Stocks slid on Friday as increased tensions between Ukraine and Russia sent oil spiking and led investors to dump risky assets like equities.
Shares were mostly flat on the day until Ukraine-related headlines in afternoon trading caused traders to dump stocks and buy Treasurys.
The tech-heavy Nasdaq Composite fell 2.78% to 13,791.15, while the S&P 500 dropped 1.9% to 4,418.64. The Dow Jones Industrial Average tumbled 503.53 points, or 1.43%, to 34,738.06.
Stocks moved sharply lower in afternoon trading after a jump in oil prices that appeared to be tied to increased concerns about Russia taking military action against Ukraine.
With about 2 hours left to the trading day, U.S. National Security Advisor Jake Sullivan said at a White House briefing that there were signs of Russian escalation at the Ukraine border and that it was possible that an invasion could take place during the Olympics, despite speculation to the contrary.
Both the U.S. and U.K. have called for their citizens to leave Ukraine as soon as possible.
Sullivan noted that the U.S. is not certain that Russian President Vladimir Putin has made a final decision to invade Ukraine. But "it may well happen soon," he said. Stocks came off their lows and oil and bond prices retreated from their highs of the trading session following that comment from Sullivan, which slightly countered an earlier report that had sent markets reeling.
The Ukraine headlines did have a "a little bit" to do with the sell-off, said Art Cashin of UBS. He said some traders would jump on those headlines ahead of the weekend. "I think it's really because the Fed doesn't seem to have a plan."
"I don't think it's going to happen," Cashin said of an invasion. "A rumor without a leg to stand on will find a way to get around."
Some defense stocks moved higher after Ukraine headlines crossed. Northrop Grumman jumped 4.5%. Lockheed Martin added 2.8%.
Oil prices jumped, with West Texas Intermediate futures gaining 4%, as Russia is a key producer of oil and natural gas. Energy stocks moves higher alongside the price of oil, with Diamondback Energy rising nearly 4% and Devon Energy adding 3.6%. Exxon Mobil and ConocoPhillips gained 2.5% and 2.3%, respectively.

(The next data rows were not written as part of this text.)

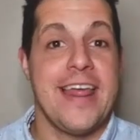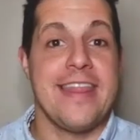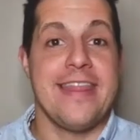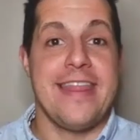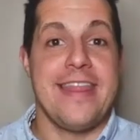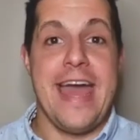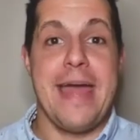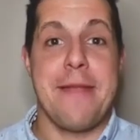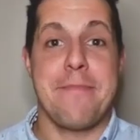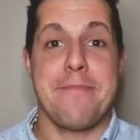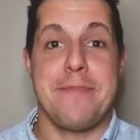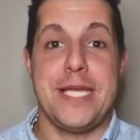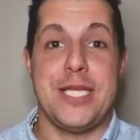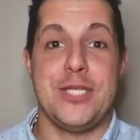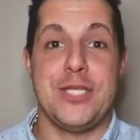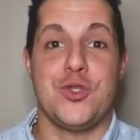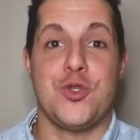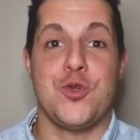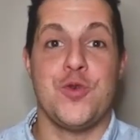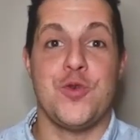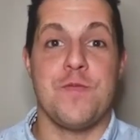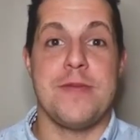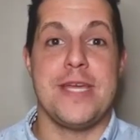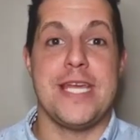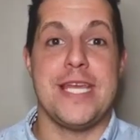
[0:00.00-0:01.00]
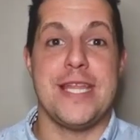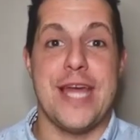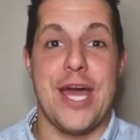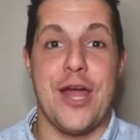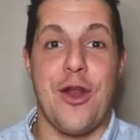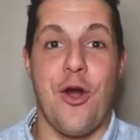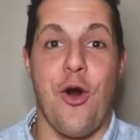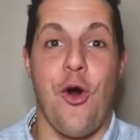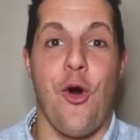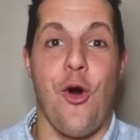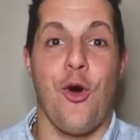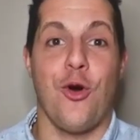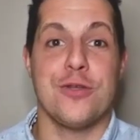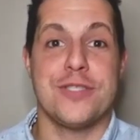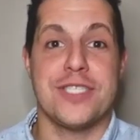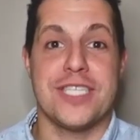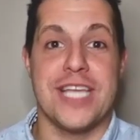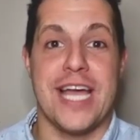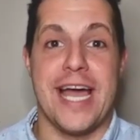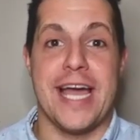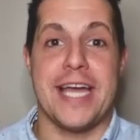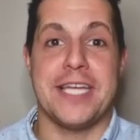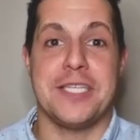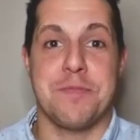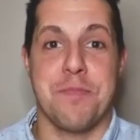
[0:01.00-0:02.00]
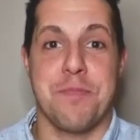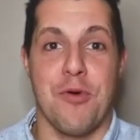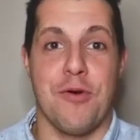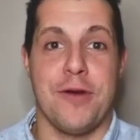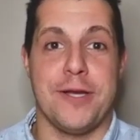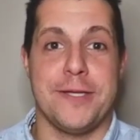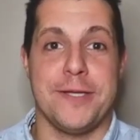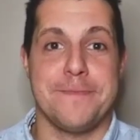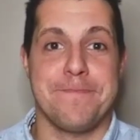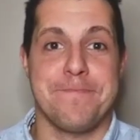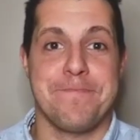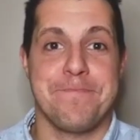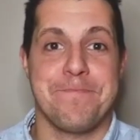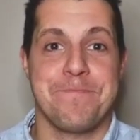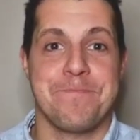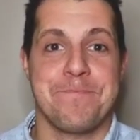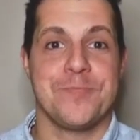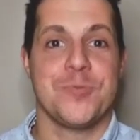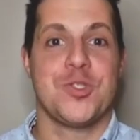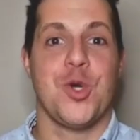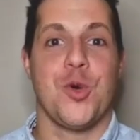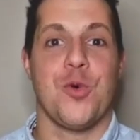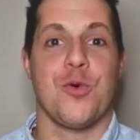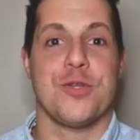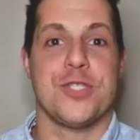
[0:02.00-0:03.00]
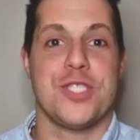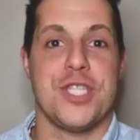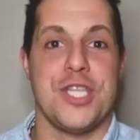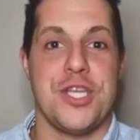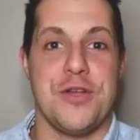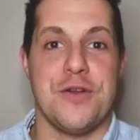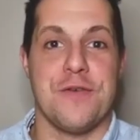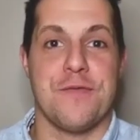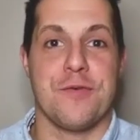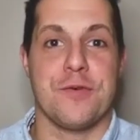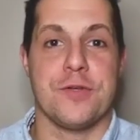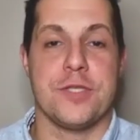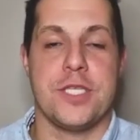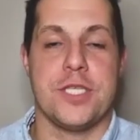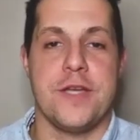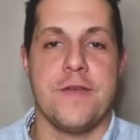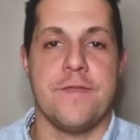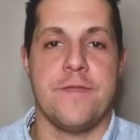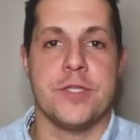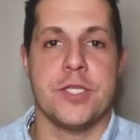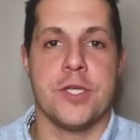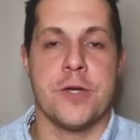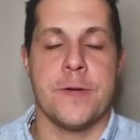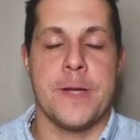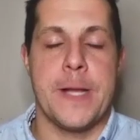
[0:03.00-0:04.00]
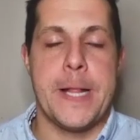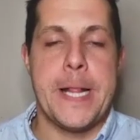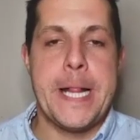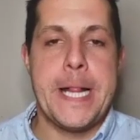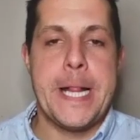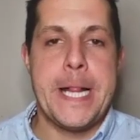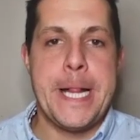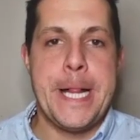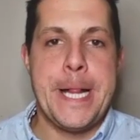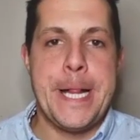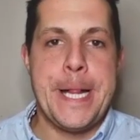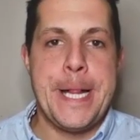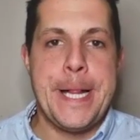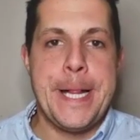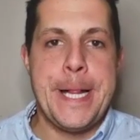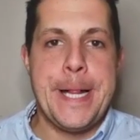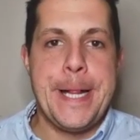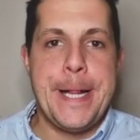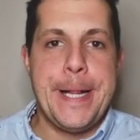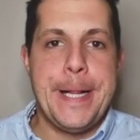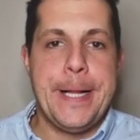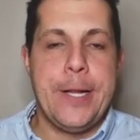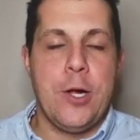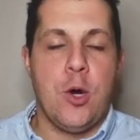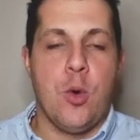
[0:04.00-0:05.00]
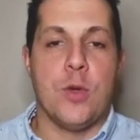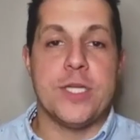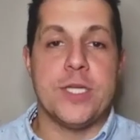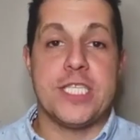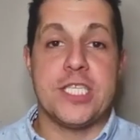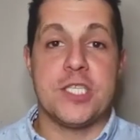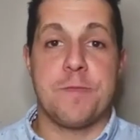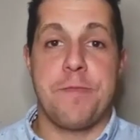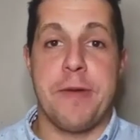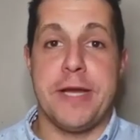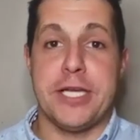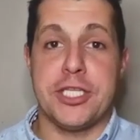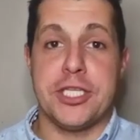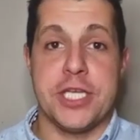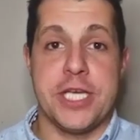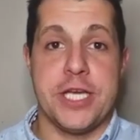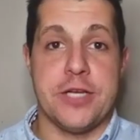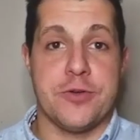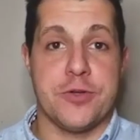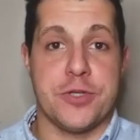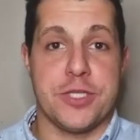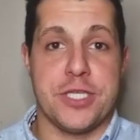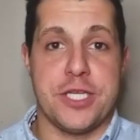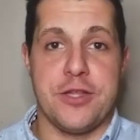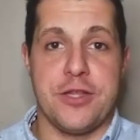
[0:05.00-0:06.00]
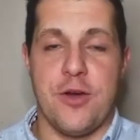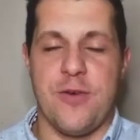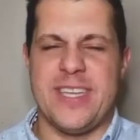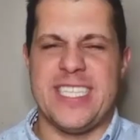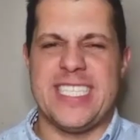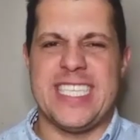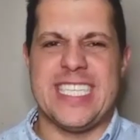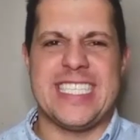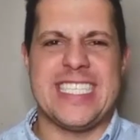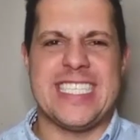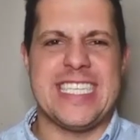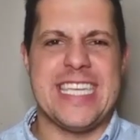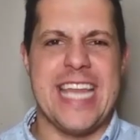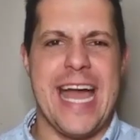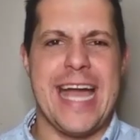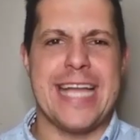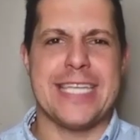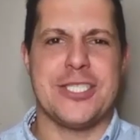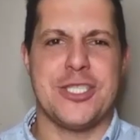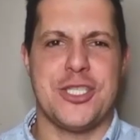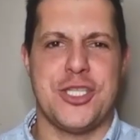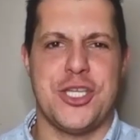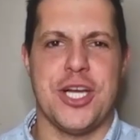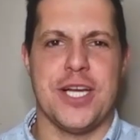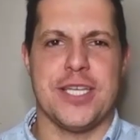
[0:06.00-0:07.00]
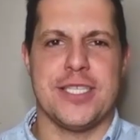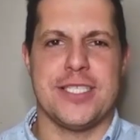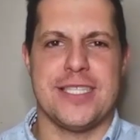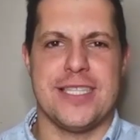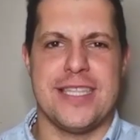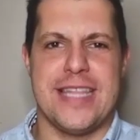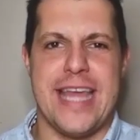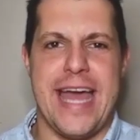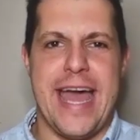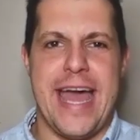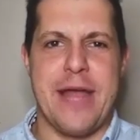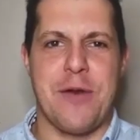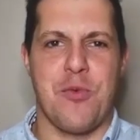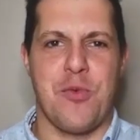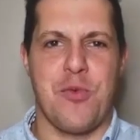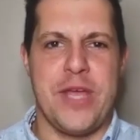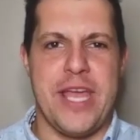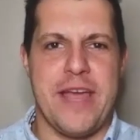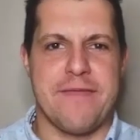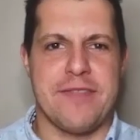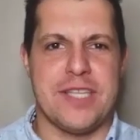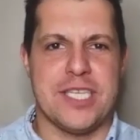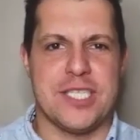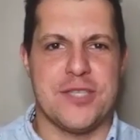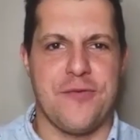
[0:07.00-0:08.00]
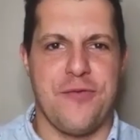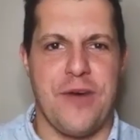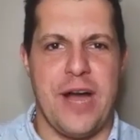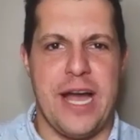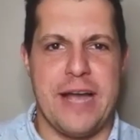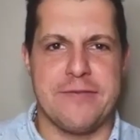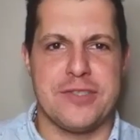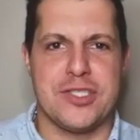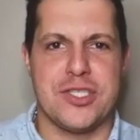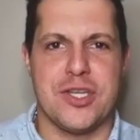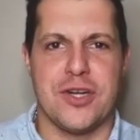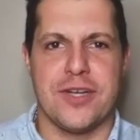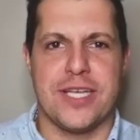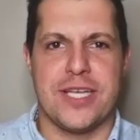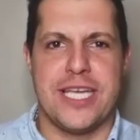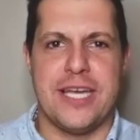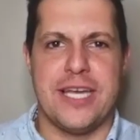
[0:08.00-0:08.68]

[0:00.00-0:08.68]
That means to me that all signs point towards the University of Missouri. What's especially interesting, though, is it's not just that we have this five-star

Shares of travel stocks like airlines dropped sharply. Shares of American Airlines fell nearly 6%. Expedia closed down more than 2% after stronger-than-expected fourth-quarter earnings sent the stock higher in early trading.
"Its conceivable equities see another pullback in the 10.0% range as investors sell first and ask questions later. Growth and defensives will likely outperform initially, yet we suspect value and cyclicals are best positioned for the global cyclical recovery," said John Lynch, chief investment officer at Comerica Wealth Management. "We encourage investors to adhere to long-term strategies during near-term volatility."
In the bond market, Treasury yields sank after the Ukraine news. The 10-year yield, which broke above 2% on Thursday for the first time since 2019, fell back to about 1.92% on Friday. Yields move opposite of price.
This week's volatility in the bond market started after a hotter-than-expected inflation reading on Thursday, which prompted St. Louis Fed President James Bullard to call for accelerating rate hikes — a full percentage point increase by the start of July.
However, Fed officials contacted by CNBC's Steve Liesman said that they don't expect a 50-basis-point move in March would be appropriate. A basis point is equal to 0.01%, and the Fed typically moves rates up in 25-basis-point increments. The presidents of the Atlanta, Richmond and San Francisco Feds pushed back against the idea of a double hike.
Goldman Sachs shifted its expectations for the Fed this year, calling for seven rate hikes in an effort to cool an economy that has generated inflation far more persistent than policymakers had anticipated.
"The Fed is obviously behind the curve ... It's going to have to raise rates more than the market still thinks," DoubleLine CEO Jeffrey Gundlach said Friday on CNBC's "Halftime Report." "My suspicion is they are going to keep raising rates until something breaks, which always happens."
In earnings news, shares of Newell Brands jumped 11% on Friday after the company beat estimates on the top and bottom lines for the fourth quarter. Shares of Under Armour dropped more than 12% after the apparel company highlighted supply chain issues in its quarterly report.
The VanEck Russia ETF fell more than 7%, suggesting that the sell-off in the U.S. could spread to overseas stocks next week. The Russian Ruble also sank against the U.S. dollar.
Another negative for market sentiment came on the economic front. The University of Michigan's preliminary consumer sentiment reading for February came in at 61.7, falling from 67.2 the previous month and missing expectations.
With Friday's drop, the three major U.S. indexes finished with a losing week.
-CNBC's Kevin Breuninger contributed to this report.